About this exercise →
With pictures removed, output every record below exactly as written.

Stored items

# # # #

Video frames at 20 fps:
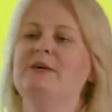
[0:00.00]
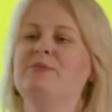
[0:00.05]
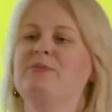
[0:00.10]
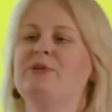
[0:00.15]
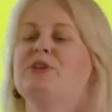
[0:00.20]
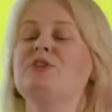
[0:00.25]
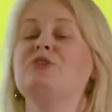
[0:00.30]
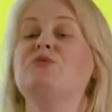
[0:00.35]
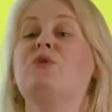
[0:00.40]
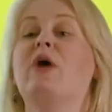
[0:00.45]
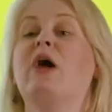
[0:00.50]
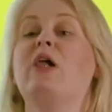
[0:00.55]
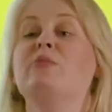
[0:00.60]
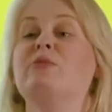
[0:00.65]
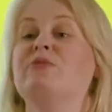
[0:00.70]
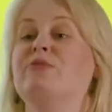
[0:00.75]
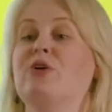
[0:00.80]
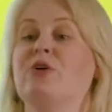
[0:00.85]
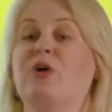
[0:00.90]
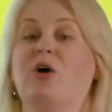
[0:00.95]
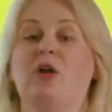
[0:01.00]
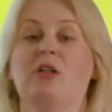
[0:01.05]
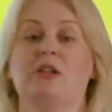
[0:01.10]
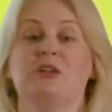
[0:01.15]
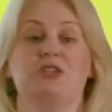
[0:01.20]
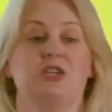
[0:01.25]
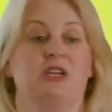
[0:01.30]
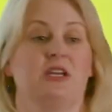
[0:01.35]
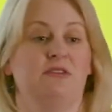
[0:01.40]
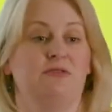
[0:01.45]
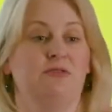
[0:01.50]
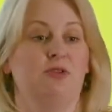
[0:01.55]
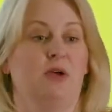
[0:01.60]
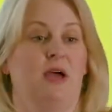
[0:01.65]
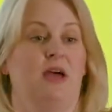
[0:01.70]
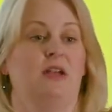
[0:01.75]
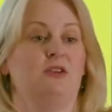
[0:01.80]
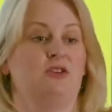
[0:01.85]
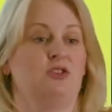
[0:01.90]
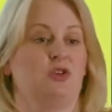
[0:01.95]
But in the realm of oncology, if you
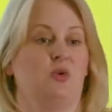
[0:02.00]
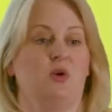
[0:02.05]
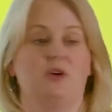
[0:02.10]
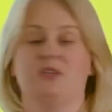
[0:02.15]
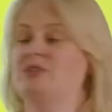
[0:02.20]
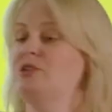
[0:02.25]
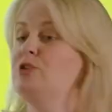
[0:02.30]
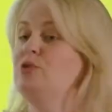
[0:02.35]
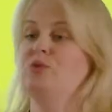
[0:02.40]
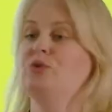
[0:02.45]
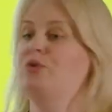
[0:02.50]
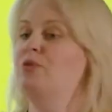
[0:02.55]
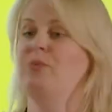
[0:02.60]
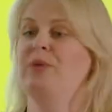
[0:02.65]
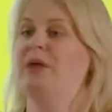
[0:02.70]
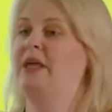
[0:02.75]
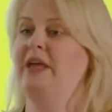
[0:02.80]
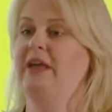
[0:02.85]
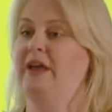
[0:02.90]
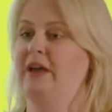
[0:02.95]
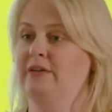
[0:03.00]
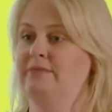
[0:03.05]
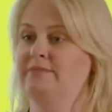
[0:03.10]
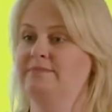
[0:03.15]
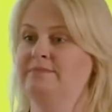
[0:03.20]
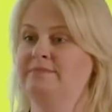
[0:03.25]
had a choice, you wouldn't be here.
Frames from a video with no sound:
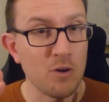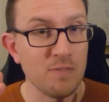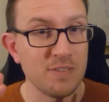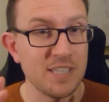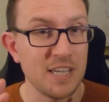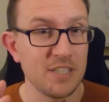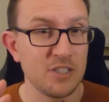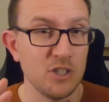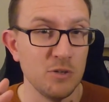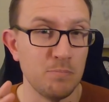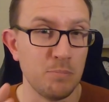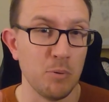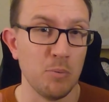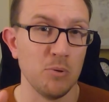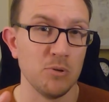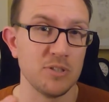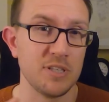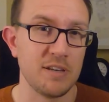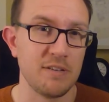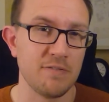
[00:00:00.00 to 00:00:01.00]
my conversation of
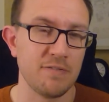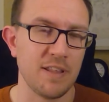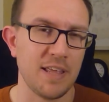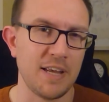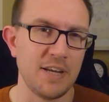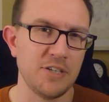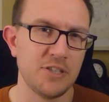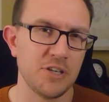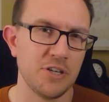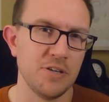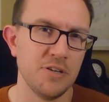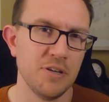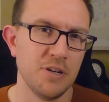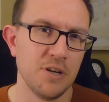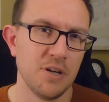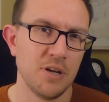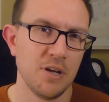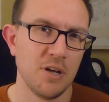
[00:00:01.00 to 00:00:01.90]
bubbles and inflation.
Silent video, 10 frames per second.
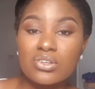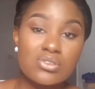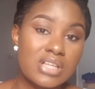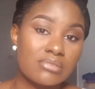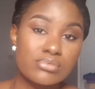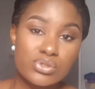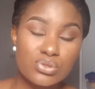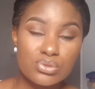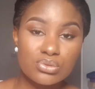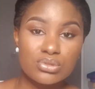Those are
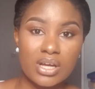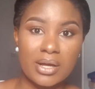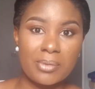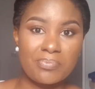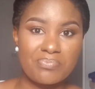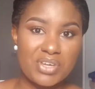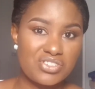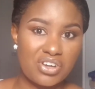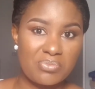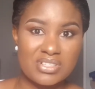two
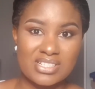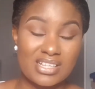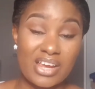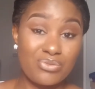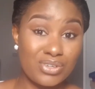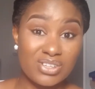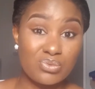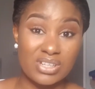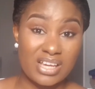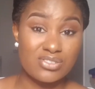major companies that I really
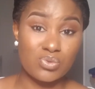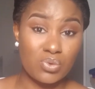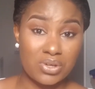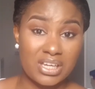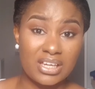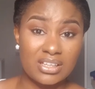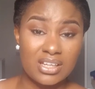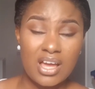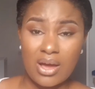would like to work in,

# # # #

Answer space →
Video frames at 20 fps:
[0:00.00]
[0:00.05]
[0:00.10]
[0:00.15]
[0:00.20]
[0:00.25]
[0:00.30]
[0:00.35]
[0:00.40]
[0:00.45]
[0:00.50]
[0:00.55]
[0:00.60]
[0:00.65]
[0:00.70]
[0:00.75]
[0:00.80]
[0:00.85]
[0:00.90]
[0:00.95]
[0:01.00]
[0:01.05]
[0:01.10]
[0:01.15]
[0:01.20]
[0:01.25]
[0:01.30]
[0:01.35]
[0:01.40]
[0:01.45]
[0:01.50]
[0:01.55]
[0:01.60]
[0:01.65]
[0:01.70]
[0:01.75]
[0:01.80]
[0:01.85]
[0:01.90]
[0:01.95]
But in the realm of oncology, if you
[0:02.00]
[0:02.05]
[0:02.10]
[0:02.15]
[0:02.20]
[0:02.25]
[0:02.30]
[0:02.35]
[0:02.40]
[0:02.45]
[0:02.50]
[0:02.55]
[0:02.60]
[0:02.65]
[0:02.70]
[0:02.75]
[0:02.80]
[0:02.85]
[0:02.90]
[0:02.95]
[0:03.00]
[0:03.05]
[0:03.10]
[0:03.15]
[0:03.20]
[0:03.25]
had a choice, you wouldn't be here.
Frames from a video with no sound:
[00:00:00.00 to 00:00:01.00]
my conversation of
[00:00:01.00 to 00:00:01.90]
bubbles and inflation.
Silent video, 10 frames per second.
Those are
two
major companies that I really
would like to work in,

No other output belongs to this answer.